Bewusste Provokation?

Christian Körner kennt die Studie und findet den Vergleich der Forschungsgruppe ziemlich steil. «Dass die Autoren die Menge an allem, was der Mensch produziert, dem gegenüberstellen, was in der Natur an biologischer Substanz vorhanden ist, ist sicher eine gewollte Provokation.»

Wieso? «Weil Beton, Kies oder Asphalt einfach transformierter Stein ist. Pflanzen sind aber lebendig. Sie sind in der Essenz also etwas völlig anderes.»

Studie als Weckruf

Das Vorgehen könne man durchaus kritisieren. Die Forschenden würden damit nämlich Äpfel und Birnen beziehungsweise sogar Äpfel mit Handys vergleichen. Und doch sei die Studie ein Weckruf, so der Biodiversitäts-Experte.
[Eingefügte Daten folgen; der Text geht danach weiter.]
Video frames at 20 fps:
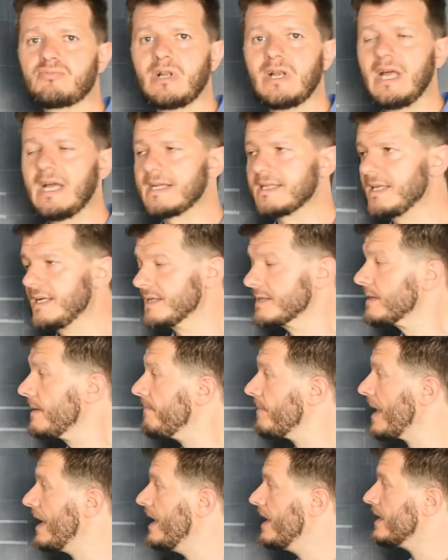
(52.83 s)
like this.
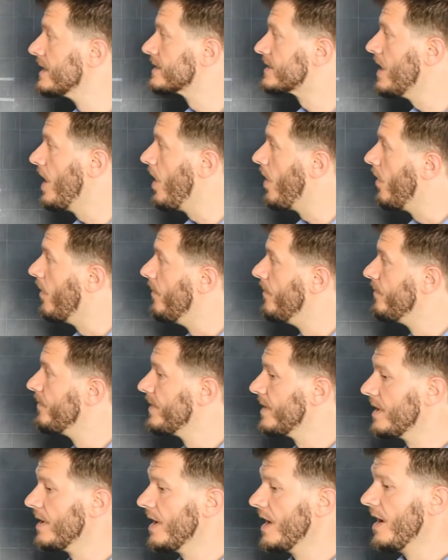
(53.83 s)
So,
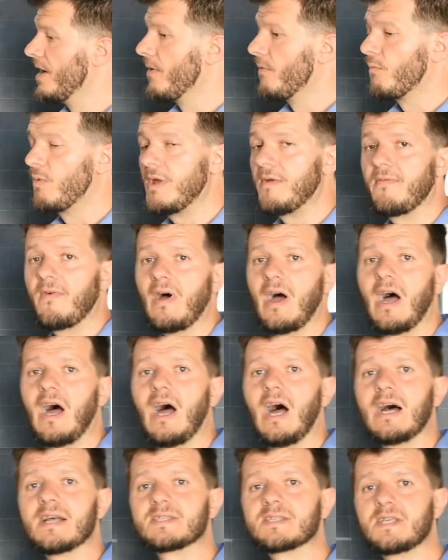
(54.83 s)
with
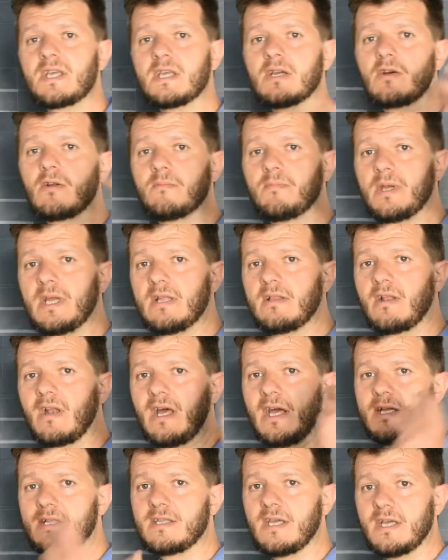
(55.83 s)
a single beat
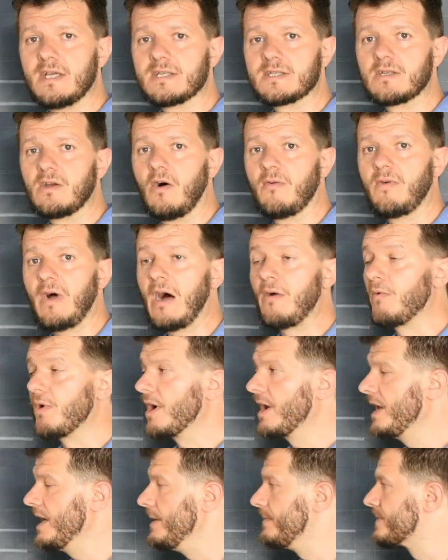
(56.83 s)
like this of our
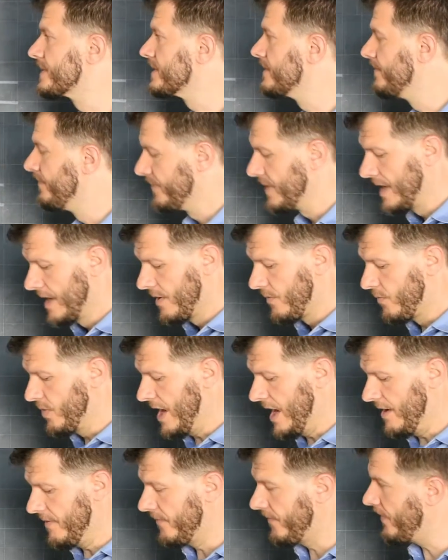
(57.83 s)
lips, we
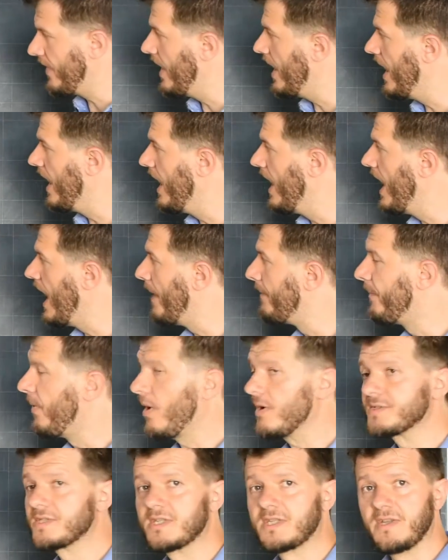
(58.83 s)
have a
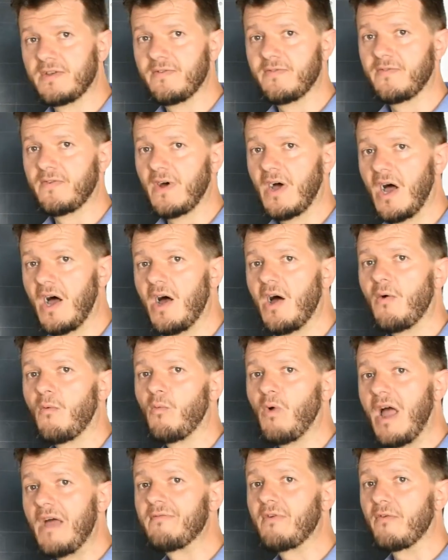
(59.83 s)
positive
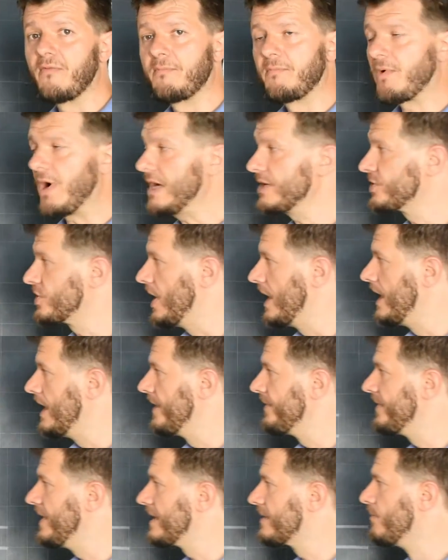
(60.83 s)
wave of pressure
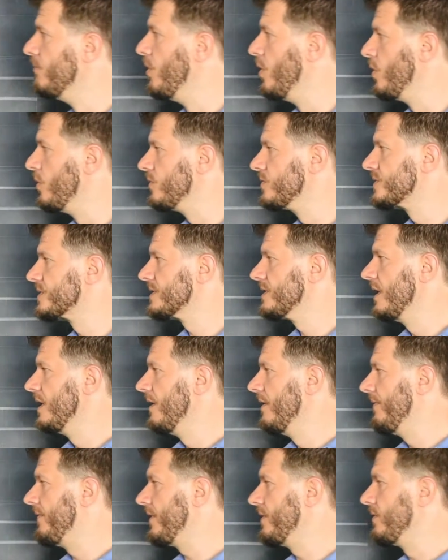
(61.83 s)
that moves
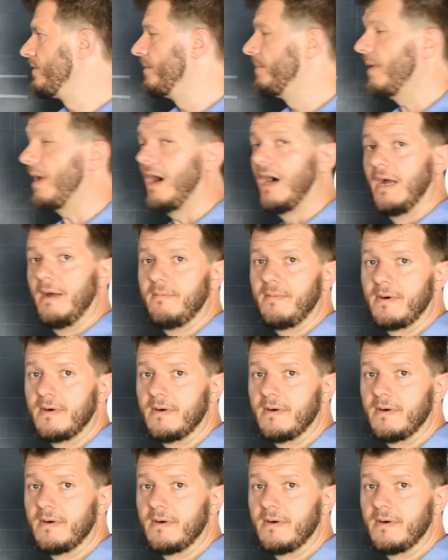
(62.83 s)
through the pipe.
Ein Mann steht auf einem Felsen und schaut auf die Stadt.
Legende: Zersiedelte Naturräume: Laut Biodiversitäts-Experte Körner das grösste Problem für unsere Umwelt. Getty Images / MR.Cole_Photographer

Die Studie verweist nämlich auf ein grosses Problem: Kies, Asphalt und Beton machen den grössten Teil der menschengemachten Masse aus. Das alleine sei aber nicht das Problem, so Körner.

Viel problematischer sei das, was der Mensch mit den Steinen mache. Er zersiedle Naturräume und zerstöre den fruchtbaren Boden. «Wenn Sie irgendwo grünes Land in einen Parkplatz verwandeln, dann haben Sie an der Stelle etwas Jahrtausendealtes und Kostbares, aus dem Lebensmittel erzeugt werden könnten, vernichtet.»

Der Mensch hat die Biomasse halbiert

Konkret heisst das: Seit der Mensch nicht mehr nomadisch lebt, also seit 12'000 Jahren, hat der Mensch mit seiner Sesshaftigkeit die Biomasse halbiert. «Der Verlust an Lebensraum ist das eigentliche Problem. Wir konsumieren schlicht unser Land.», urteilt Körner.

Die Konsequenz der künstlich erschaffenen Masse der Menschen? Weniger Biodiversität und weniger Land für die Nahrungsmittelproduktion. Eine grosse Last, die wir der nächsten Generation damit aufbürden.